→ DATA SUPPLIED:
------------------------------------
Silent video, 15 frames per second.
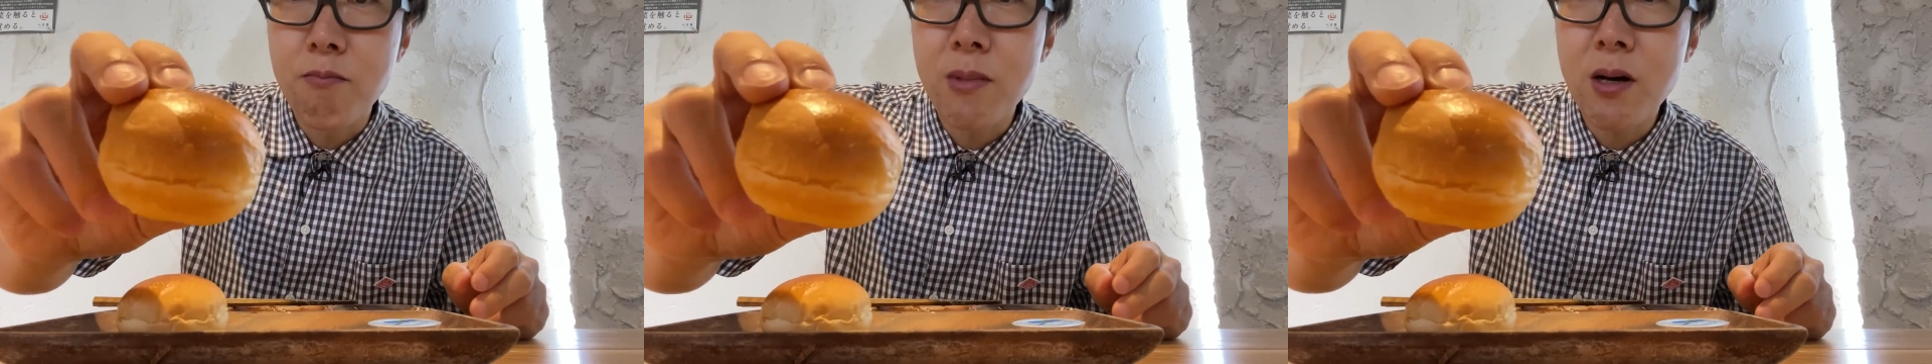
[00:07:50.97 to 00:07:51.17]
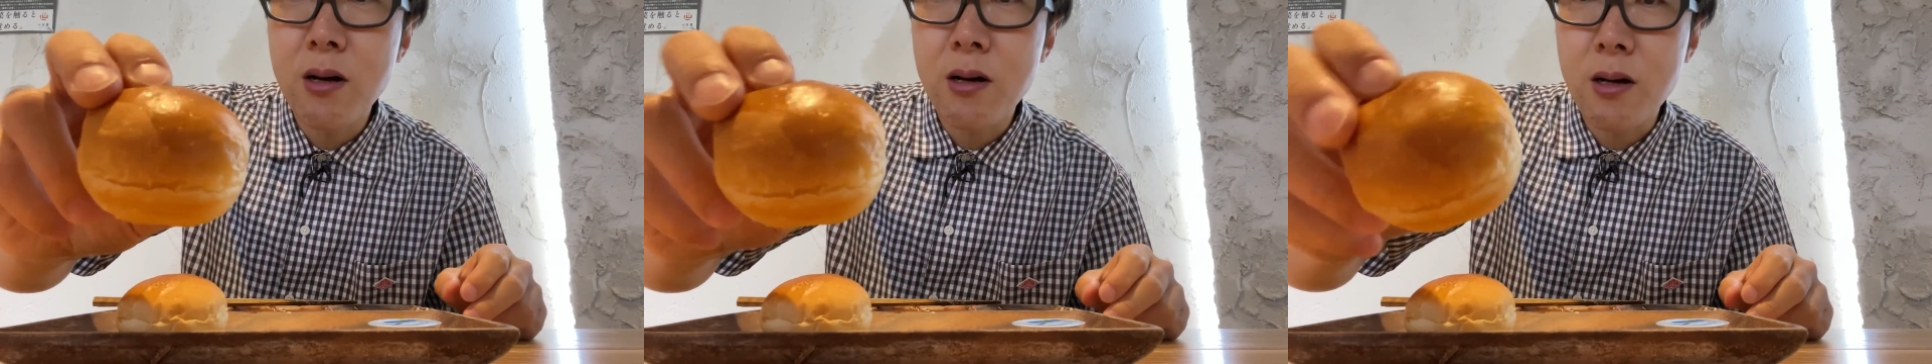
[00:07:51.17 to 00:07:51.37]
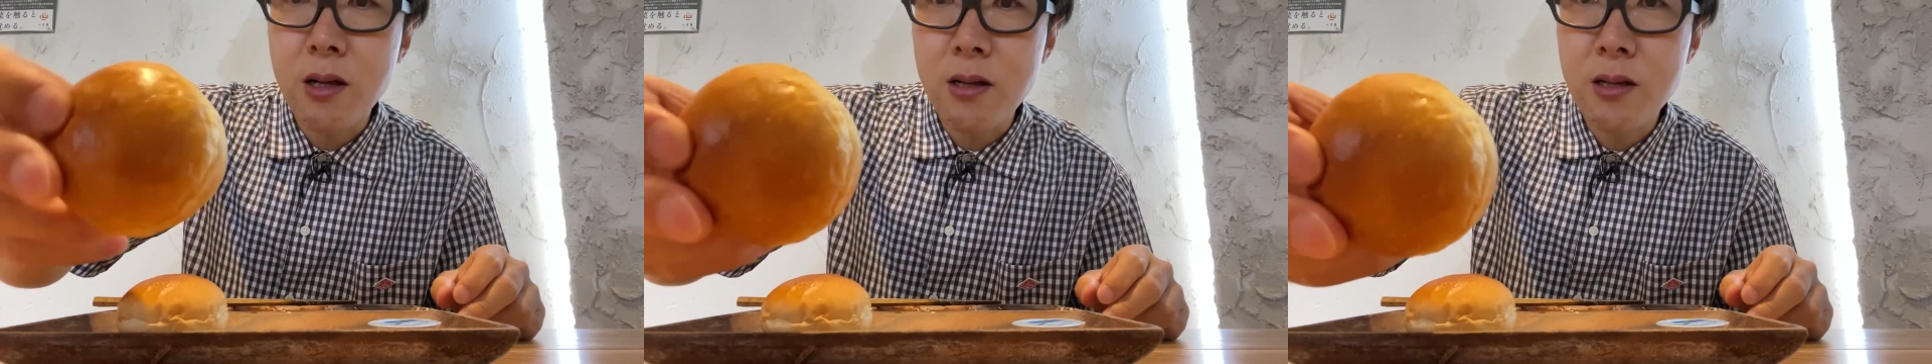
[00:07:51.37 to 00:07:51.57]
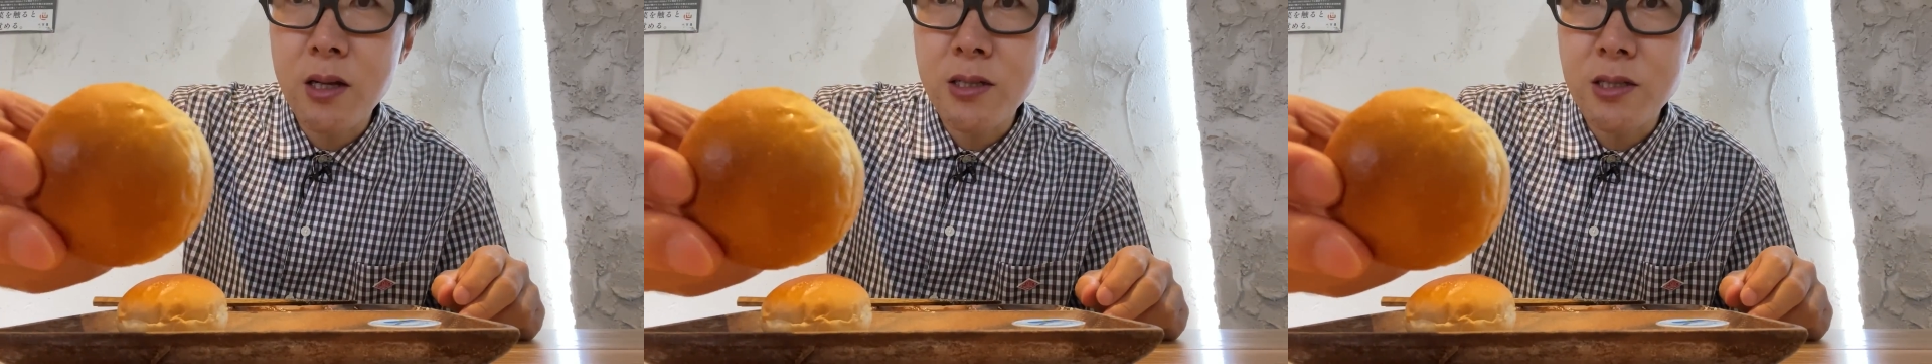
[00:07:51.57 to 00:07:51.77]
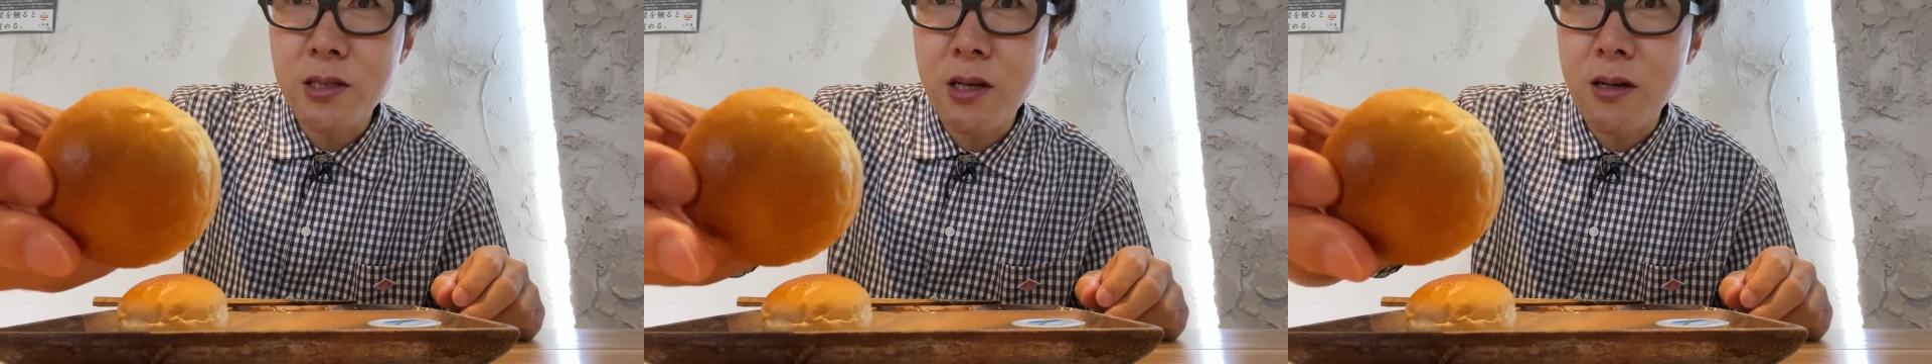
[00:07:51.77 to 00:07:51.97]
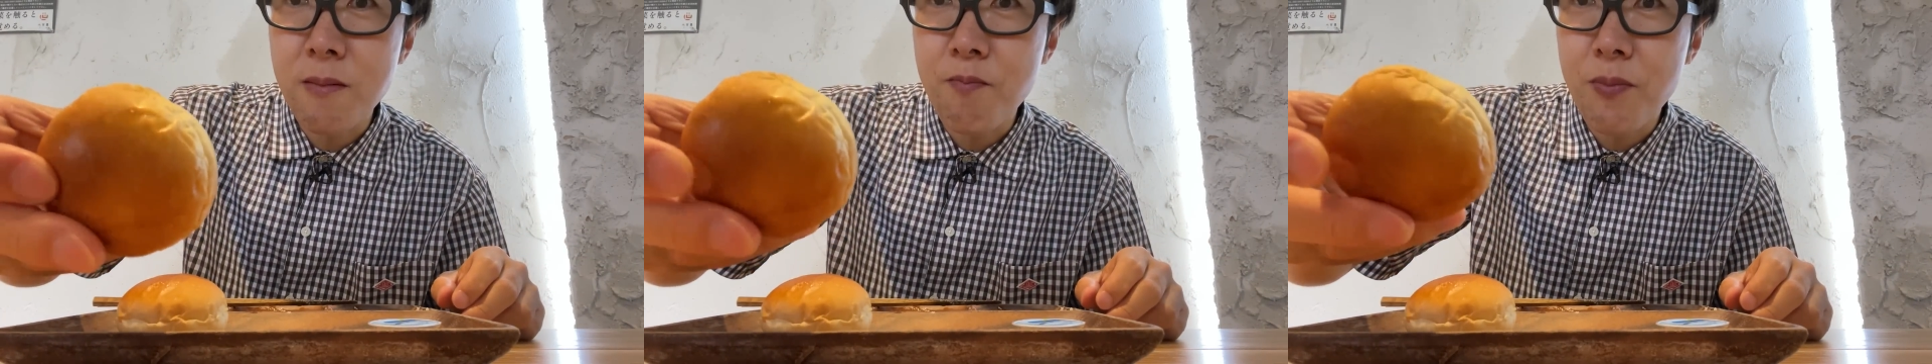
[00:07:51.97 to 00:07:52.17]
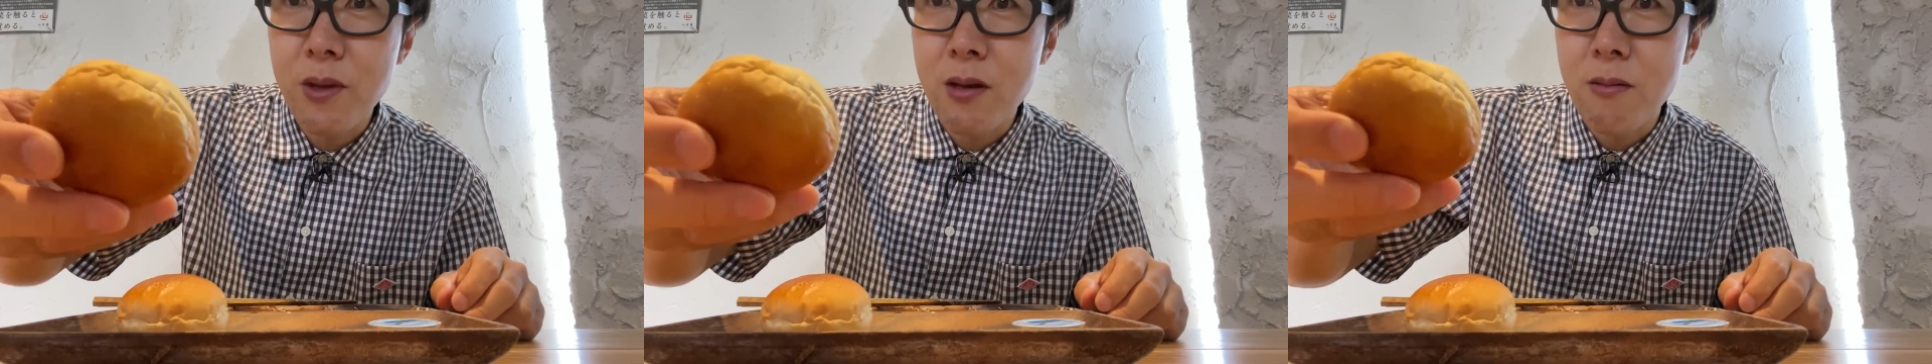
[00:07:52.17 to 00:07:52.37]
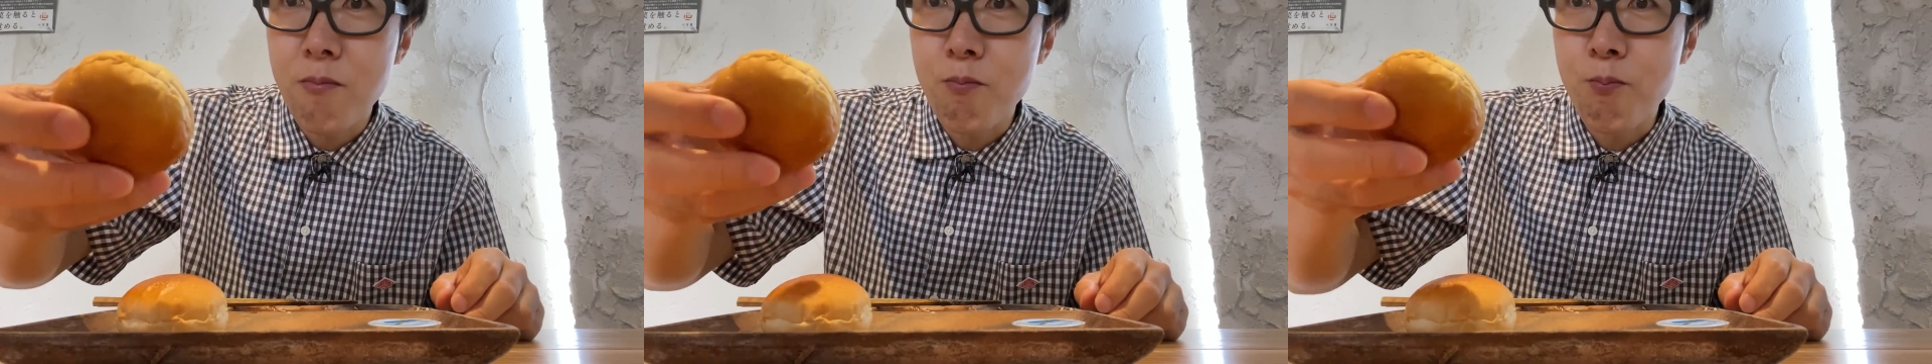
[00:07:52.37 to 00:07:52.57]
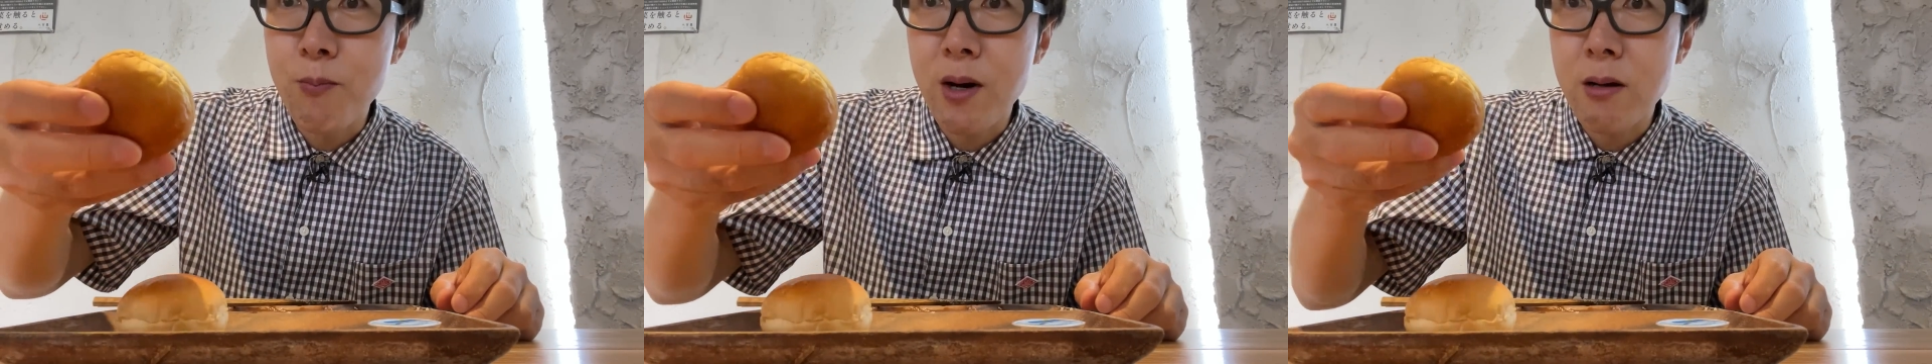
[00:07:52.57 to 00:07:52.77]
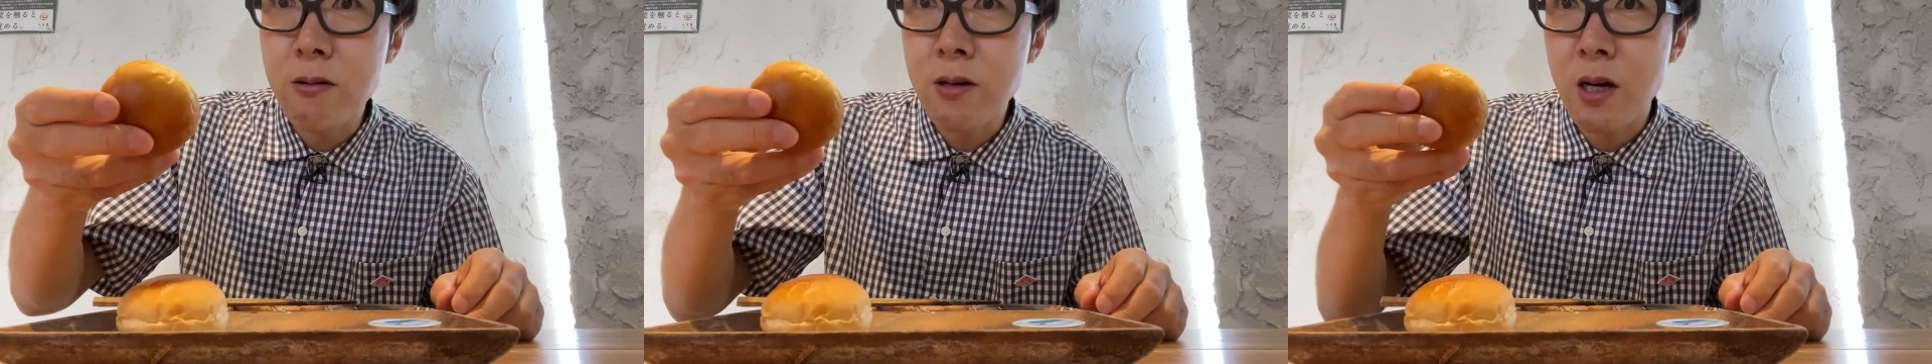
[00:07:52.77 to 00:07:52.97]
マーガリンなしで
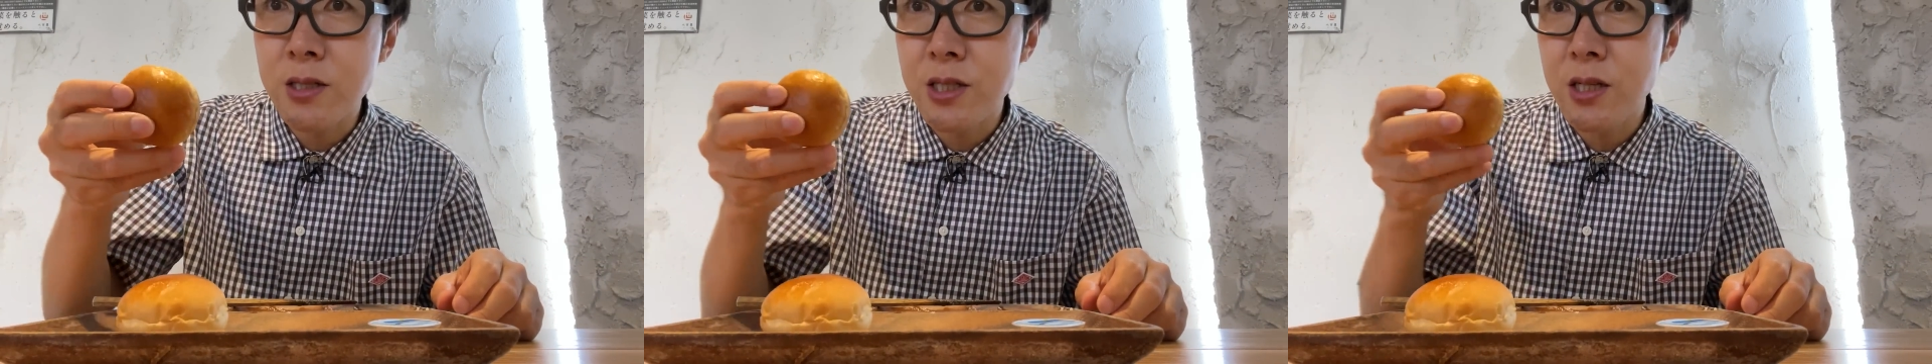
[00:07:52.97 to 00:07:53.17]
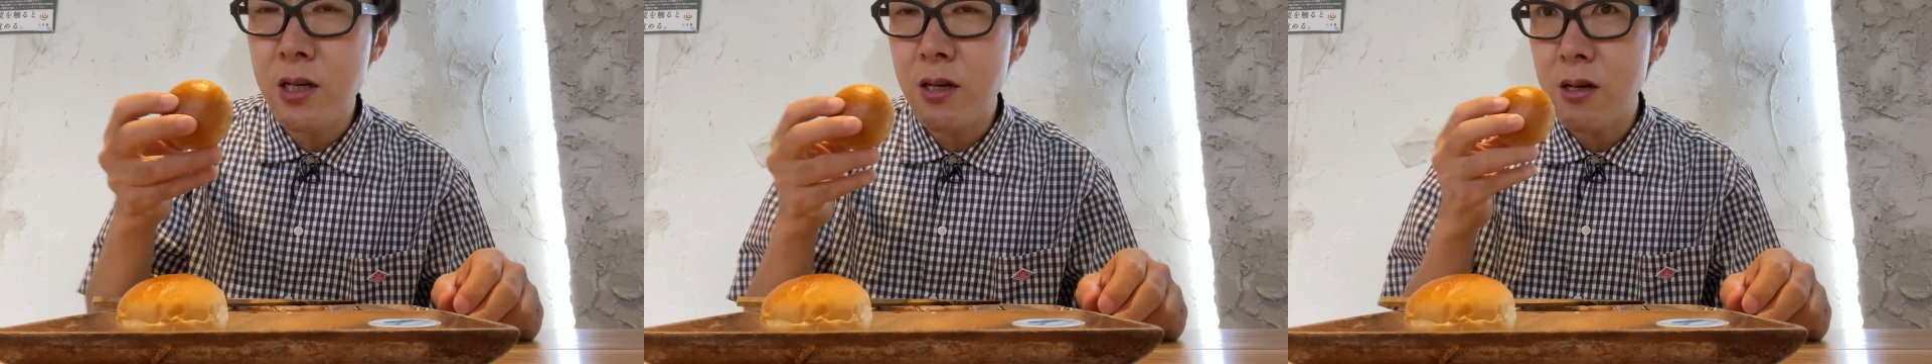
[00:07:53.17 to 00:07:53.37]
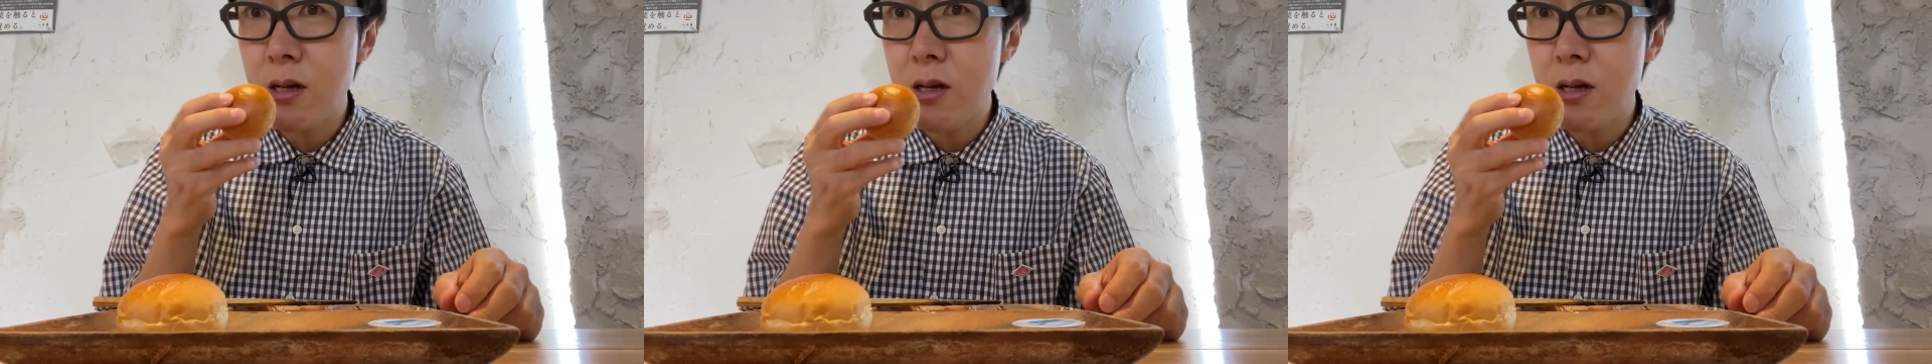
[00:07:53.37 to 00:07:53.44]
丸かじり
------------------------------------
→ DIRECTIONS: The records above must be repeated exactly, minus their pictures.

→ SOLUTION TO THE EXERCISE:
Silent video, 15 frames per second.
[00:07:50.97 to 00:07:51.17]
[00:07:51.17 to 00:07:51.37]
[00:07:51.37 to 00:07:51.57]
[00:07:51.57 to 00:07:51.77]
[00:07:51.77 to 00:07:51.97]
[00:07:51.97 to 00:07:52.17]
[00:07:52.17 to 00:07:52.37]
[00:07:52.37 to 00:07:52.57]
[00:07:52.57 to 00:07:52.77]
[00:07:52.77 to 00:07:52.97]
マーガリンなしで
[00:07:52.97 to 00:07:53.17]
[00:07:53.17 to 00:07:53.37]
[00:07:53.37 to 00:07:53.44]
丸かじり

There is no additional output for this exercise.